Eh? If you halve the intermediate sum, it's impossible for it to overflow.
Not following, but I wrote a quickie app to run through all 4 million combinations of x and y to test, so I'm sure I can figure out where to right shift the inputs to get the desired result.
I was thinking it might work better to simplify the equation some by taking the halve into account somewhere in there, or something :/
Edit: oh, duh. You mean like use your old 50% blend code and be done with it. Ok, heh.
And is it just the BBTech skin/my browser, or is it lame for hyperlinks to have no visual distinction whatsoever until you happen to pass your mouse pointer over them?
I do that on my site too :(
I at least have a better contrast difference between the two. You're right though, it looks terrible. I just don't like seeing underlined text anymore. Probably because of "Intellitext". Maybe one could bold the links and darken them. So long as they're very visually distinctive from plain text, and consistent amongst the entire site, it's fine in my opinion.
kode54
Zealot
Posts: 1140
Joined: Wed Jul 28, 2004 3:31 am
Contact:

Post by kode54 »

byuu wrote:
blargg wrote:
byuu wrote:Now to work color halve into there, heh.
Eh? If you halve the intermediate sum, it's impossible for it to overflow.
Not following, but I wrote a quickie app to run through all 4 million combinations of x and y to test, so I'm sure I can figure out where to right shift the inputs to get the desired result.
Doesn't the original post and linked article already cover add/halve?
sinamas
Gambatte Developer
Gambatte Developer
Posts: 157
Joined: Fri Oct 21, 2005 4:03 pm
Location: Norway

Post by sinamas »

I got bored again

Code: Select all

unsigned int sub=px1-px2;
const unsigned int borrows=(~(sub+((~(px1^px2))&0x8420)))&0x8420;
sub+=borrows;
const unsigned int clamp=borrows-(borrows>>5);
sub&=~clamp;
grrr... stupid "nots"
blargg
Regular
Posts: 327
Joined: Thu Jun 30, 2005 1:54 pm
Location: USA
Contact:

Post by blargg »

sinamas, I've enjoyed your solutions since I can see we're both thinking along the same lines, encountering the same issues. I also had to wrestle with negations when handling the subtraction case. I think I even had the same intermediate solution as you posted before I was able to eliminate operations.

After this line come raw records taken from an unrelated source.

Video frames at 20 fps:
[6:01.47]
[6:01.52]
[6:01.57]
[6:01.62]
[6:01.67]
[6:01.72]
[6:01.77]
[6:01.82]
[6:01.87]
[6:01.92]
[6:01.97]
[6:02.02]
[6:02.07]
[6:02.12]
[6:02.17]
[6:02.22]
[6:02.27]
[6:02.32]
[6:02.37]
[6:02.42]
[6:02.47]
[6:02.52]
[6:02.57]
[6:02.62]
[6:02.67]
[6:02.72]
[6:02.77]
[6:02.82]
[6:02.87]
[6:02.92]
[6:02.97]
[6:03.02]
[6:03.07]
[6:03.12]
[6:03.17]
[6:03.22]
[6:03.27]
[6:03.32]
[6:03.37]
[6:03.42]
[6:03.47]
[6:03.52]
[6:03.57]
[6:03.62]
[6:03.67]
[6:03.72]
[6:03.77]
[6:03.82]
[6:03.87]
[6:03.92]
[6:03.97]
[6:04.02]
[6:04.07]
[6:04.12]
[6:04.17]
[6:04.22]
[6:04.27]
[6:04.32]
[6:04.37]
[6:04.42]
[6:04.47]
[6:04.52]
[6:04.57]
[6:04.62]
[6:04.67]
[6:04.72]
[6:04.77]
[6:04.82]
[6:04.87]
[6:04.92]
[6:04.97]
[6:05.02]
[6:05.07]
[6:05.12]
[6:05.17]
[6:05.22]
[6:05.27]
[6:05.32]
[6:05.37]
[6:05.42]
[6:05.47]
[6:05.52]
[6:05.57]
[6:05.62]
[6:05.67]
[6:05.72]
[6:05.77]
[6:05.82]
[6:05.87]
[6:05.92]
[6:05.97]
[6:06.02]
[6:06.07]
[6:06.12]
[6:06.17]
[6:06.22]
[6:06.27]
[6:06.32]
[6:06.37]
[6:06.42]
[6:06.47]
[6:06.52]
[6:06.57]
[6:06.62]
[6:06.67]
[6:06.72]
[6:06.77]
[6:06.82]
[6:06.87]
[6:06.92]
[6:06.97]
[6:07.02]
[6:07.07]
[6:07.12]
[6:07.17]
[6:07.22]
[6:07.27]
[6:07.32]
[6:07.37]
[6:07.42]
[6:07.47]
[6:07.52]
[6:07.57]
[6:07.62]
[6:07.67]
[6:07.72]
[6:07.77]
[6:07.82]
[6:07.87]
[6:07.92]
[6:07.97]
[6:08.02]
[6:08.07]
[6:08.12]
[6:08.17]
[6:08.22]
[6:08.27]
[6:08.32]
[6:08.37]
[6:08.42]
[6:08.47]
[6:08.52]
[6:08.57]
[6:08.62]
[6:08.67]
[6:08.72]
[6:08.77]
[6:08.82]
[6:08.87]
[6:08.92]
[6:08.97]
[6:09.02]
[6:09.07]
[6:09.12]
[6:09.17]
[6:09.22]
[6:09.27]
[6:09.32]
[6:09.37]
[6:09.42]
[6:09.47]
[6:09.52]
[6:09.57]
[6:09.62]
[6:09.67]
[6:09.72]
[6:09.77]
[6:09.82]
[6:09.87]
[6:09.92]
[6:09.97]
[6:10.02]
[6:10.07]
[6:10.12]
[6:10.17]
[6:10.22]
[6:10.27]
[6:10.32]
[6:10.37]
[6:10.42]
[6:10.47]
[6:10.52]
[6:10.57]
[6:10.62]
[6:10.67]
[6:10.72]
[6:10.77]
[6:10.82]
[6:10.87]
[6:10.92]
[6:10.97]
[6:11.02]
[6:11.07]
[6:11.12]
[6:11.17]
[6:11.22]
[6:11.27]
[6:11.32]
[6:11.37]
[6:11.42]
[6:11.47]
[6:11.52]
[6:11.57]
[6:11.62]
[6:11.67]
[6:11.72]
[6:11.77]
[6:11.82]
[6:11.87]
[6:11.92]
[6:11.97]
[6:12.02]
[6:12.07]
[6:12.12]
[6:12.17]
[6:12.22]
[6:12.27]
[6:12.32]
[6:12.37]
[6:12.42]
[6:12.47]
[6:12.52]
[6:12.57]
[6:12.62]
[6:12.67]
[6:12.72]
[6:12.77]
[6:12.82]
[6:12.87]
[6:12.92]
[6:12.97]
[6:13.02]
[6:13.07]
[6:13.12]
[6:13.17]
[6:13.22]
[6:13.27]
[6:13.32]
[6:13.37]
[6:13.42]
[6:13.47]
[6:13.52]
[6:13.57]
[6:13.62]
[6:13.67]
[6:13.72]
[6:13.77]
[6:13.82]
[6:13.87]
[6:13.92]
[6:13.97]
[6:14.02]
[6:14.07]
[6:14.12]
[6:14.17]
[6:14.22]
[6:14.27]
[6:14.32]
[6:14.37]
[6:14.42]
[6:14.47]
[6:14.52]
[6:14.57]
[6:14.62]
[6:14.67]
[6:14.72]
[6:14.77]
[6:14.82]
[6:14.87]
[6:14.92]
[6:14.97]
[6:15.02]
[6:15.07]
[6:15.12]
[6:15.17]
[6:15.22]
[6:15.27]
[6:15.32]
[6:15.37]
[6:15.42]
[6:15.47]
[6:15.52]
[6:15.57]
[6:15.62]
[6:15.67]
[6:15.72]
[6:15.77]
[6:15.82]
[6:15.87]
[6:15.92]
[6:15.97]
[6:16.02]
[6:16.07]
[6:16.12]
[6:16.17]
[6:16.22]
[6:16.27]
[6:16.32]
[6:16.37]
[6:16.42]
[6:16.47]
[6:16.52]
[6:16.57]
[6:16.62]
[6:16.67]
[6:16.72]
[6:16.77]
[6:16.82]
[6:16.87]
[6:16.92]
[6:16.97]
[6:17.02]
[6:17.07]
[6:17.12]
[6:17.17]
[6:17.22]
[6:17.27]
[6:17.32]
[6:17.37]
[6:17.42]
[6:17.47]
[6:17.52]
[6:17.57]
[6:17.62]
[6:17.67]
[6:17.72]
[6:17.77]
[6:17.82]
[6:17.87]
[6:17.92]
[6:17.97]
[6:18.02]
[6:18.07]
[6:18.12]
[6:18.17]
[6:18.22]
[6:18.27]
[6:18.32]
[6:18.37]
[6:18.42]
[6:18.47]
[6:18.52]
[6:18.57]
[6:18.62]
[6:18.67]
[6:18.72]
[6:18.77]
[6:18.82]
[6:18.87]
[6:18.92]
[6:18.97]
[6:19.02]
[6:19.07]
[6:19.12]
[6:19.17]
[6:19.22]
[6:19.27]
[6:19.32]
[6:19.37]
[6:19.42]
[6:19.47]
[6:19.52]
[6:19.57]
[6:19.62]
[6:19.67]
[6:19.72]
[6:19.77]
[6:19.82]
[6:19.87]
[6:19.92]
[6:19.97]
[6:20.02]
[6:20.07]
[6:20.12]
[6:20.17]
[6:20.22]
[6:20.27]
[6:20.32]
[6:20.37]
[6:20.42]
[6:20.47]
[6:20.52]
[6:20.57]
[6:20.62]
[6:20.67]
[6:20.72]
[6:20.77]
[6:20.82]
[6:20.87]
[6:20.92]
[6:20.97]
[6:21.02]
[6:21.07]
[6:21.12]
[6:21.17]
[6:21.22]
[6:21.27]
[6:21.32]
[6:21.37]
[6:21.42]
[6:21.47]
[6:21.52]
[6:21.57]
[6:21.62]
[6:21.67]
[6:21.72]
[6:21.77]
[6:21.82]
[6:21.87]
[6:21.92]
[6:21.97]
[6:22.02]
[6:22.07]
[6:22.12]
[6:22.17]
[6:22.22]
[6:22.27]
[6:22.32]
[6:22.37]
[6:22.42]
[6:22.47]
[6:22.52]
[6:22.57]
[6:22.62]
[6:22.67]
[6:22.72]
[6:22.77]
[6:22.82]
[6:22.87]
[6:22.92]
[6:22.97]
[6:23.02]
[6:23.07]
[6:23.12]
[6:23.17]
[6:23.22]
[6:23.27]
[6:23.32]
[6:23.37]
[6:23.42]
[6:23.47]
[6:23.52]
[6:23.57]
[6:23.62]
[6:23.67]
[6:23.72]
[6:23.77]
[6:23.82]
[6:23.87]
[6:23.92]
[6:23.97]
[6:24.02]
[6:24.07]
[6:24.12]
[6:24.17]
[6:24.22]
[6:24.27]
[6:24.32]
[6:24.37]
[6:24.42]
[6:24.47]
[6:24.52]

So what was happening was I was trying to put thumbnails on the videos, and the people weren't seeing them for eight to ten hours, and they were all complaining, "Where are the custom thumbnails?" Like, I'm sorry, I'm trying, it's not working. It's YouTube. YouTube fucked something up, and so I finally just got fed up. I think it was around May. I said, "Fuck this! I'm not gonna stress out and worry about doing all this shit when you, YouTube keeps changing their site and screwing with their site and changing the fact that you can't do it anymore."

This has got me thinking of whether addition and subtraction are symmetrical, and whether the general set of bit operations all have mirror images. My conclusion is that subtraction is not a complement (just the fact that it's not associative should be a clue), so the subtraction case can't be done with as few operations (mine took 10 operations as compared to 9 for add clamped).

One interesting thing to note is that x ^ ~y is the EQV operation, basically the reverse of XOR: if both bits are the same, the result bit is 1. The PowerPC actually has this instruction, eqv, so when I write z = x ^ ~y it generates eqv z,x,y. I decided not to count this as a single operation since it's not a commonly implemented instruction.
byuu

Post by byuu »

Hm, in terms of logic gates this operation is usually called XNOR.
NAND and NOR are other ones that should be single opcodes on modern processors, but usually aren't.

Only ten operations for your subtract? Can you share that version with us, please? :)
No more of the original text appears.